There are many ways of searching and traversing a tree, graph or other data structure in order to find the shortest path. The two main groups are set up here.

# Uninformed Searches

There are two common uniformed searches; Breadth First Search and Depth First Search. Their goal is to locate a node (or path to a node) in a tree or graph. They do this by trying every possible path to the node in the order they see them.

# Informed Searches

Informed searches work by collecting data and adjusting the route to take that into account.
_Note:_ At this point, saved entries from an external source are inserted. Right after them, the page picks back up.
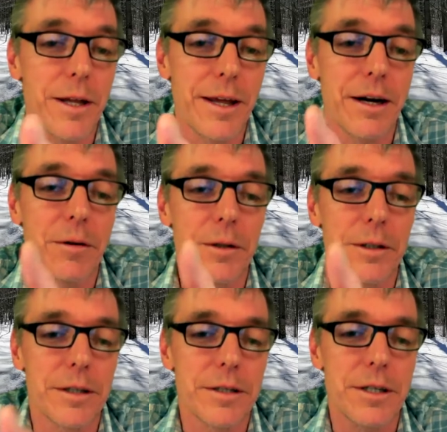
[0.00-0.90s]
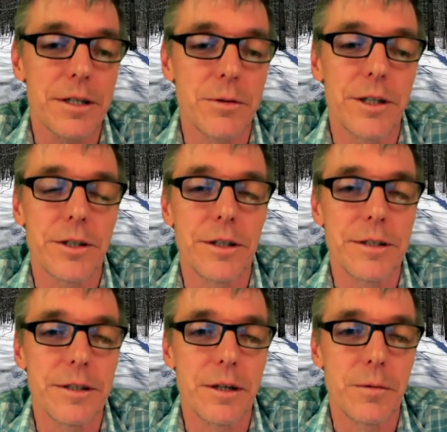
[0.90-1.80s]
where they are, what their situation
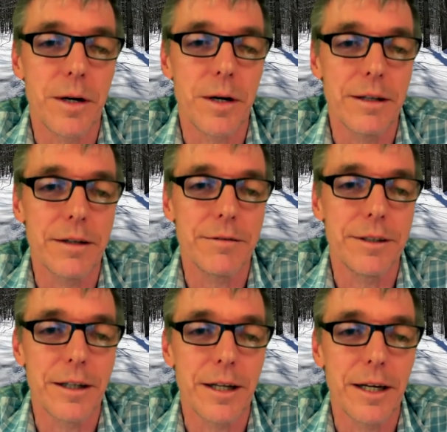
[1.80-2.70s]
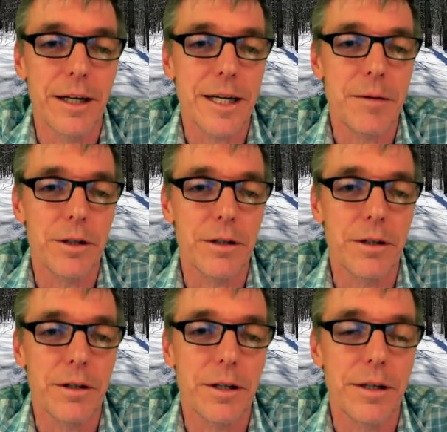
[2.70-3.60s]
is, you know, where they live in the landscape, what they're
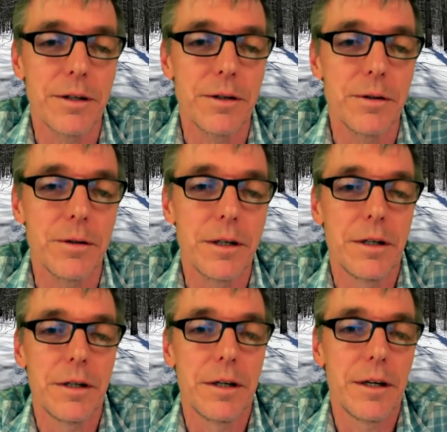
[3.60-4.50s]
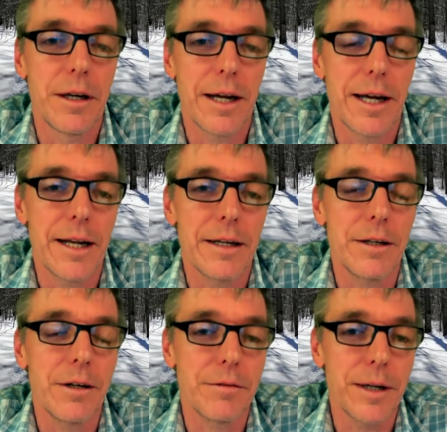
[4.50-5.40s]
looking to do.
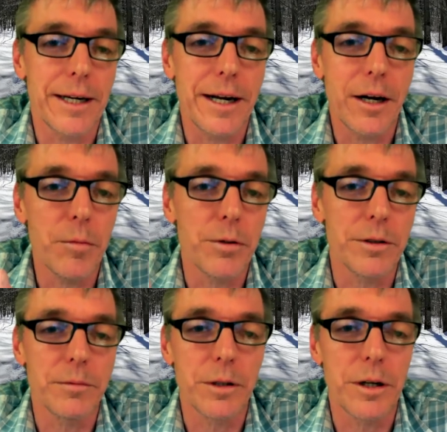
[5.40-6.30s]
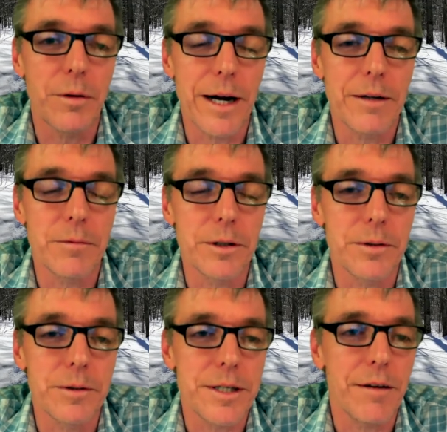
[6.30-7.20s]
And, you know, if we can help, we'll, we'll go out and we'll
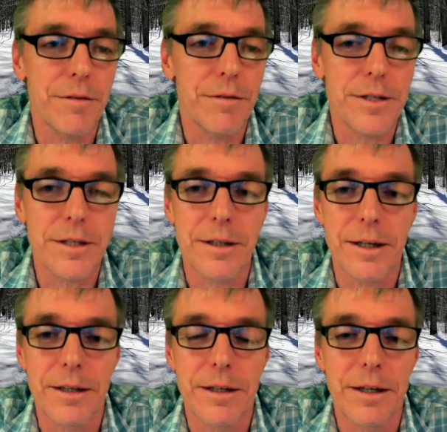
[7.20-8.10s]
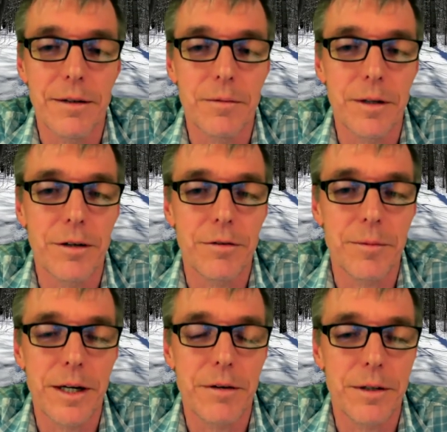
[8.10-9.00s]
do a site visit and, and, we go
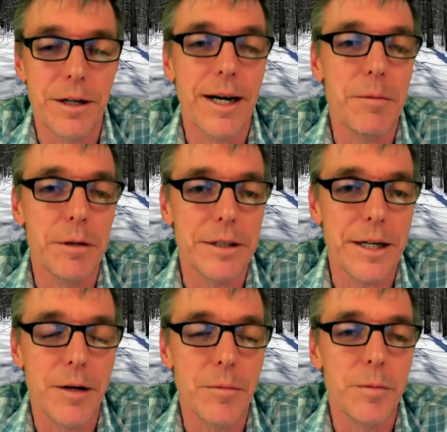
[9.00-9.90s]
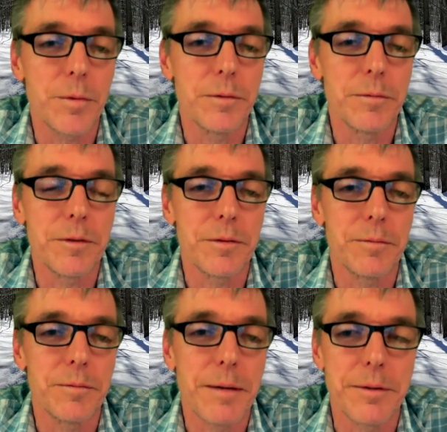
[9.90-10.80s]
from there. If we're not able to help, we'll,
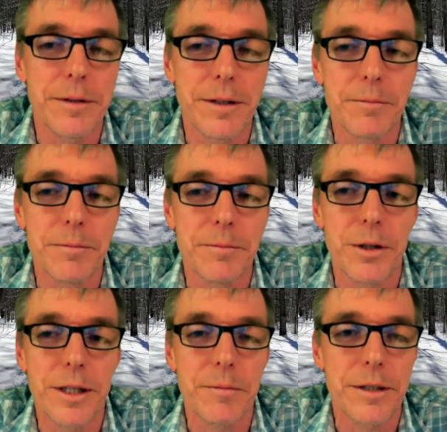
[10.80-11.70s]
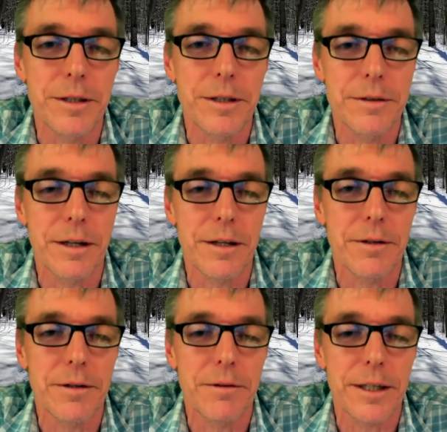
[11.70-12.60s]
we'll maybe, you know, point them to, to other
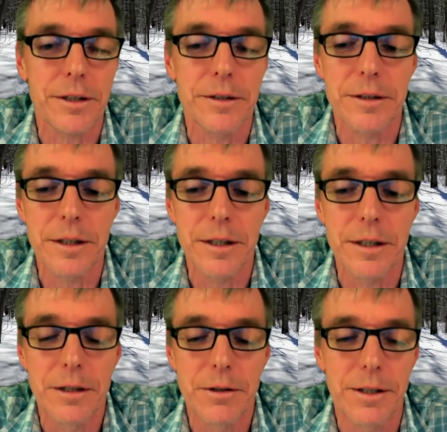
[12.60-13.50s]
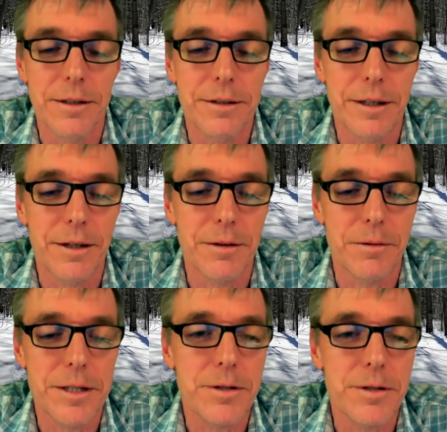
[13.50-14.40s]
directions or to other
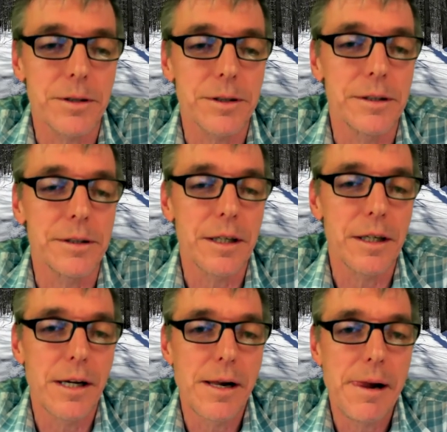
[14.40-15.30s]
resources.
Data comes in the form of heuristics, whereby at each stage the probability of reaching the goal is calculated and the stage with the highest probability (lowest distance from it) is looked at next.

When we talk about informed shortest path searches here we normally mean A*.

## Reasons For Informed Searches

Heuristics are useful when solutions are too complex (or time/memory intensive) to brute-force, or when due to the nature of the problem there is no exact solution.

## Problems With Informed Searches

Any data we receive will have potential flaws (if it didn't we wouldn't need to search like this), which means that it could end up taking us longer than optimal to reach our goal.

## Strategies To Reduce Problems

By using a globally-based heuristic (i.e. examining the probability of reaching the goal) we can ensure that we don't use a flawed-greedy approach (i.e. basing guesses locally on what is the best state at every time - e.g. picking the cheapest edge which may end up as the longest path).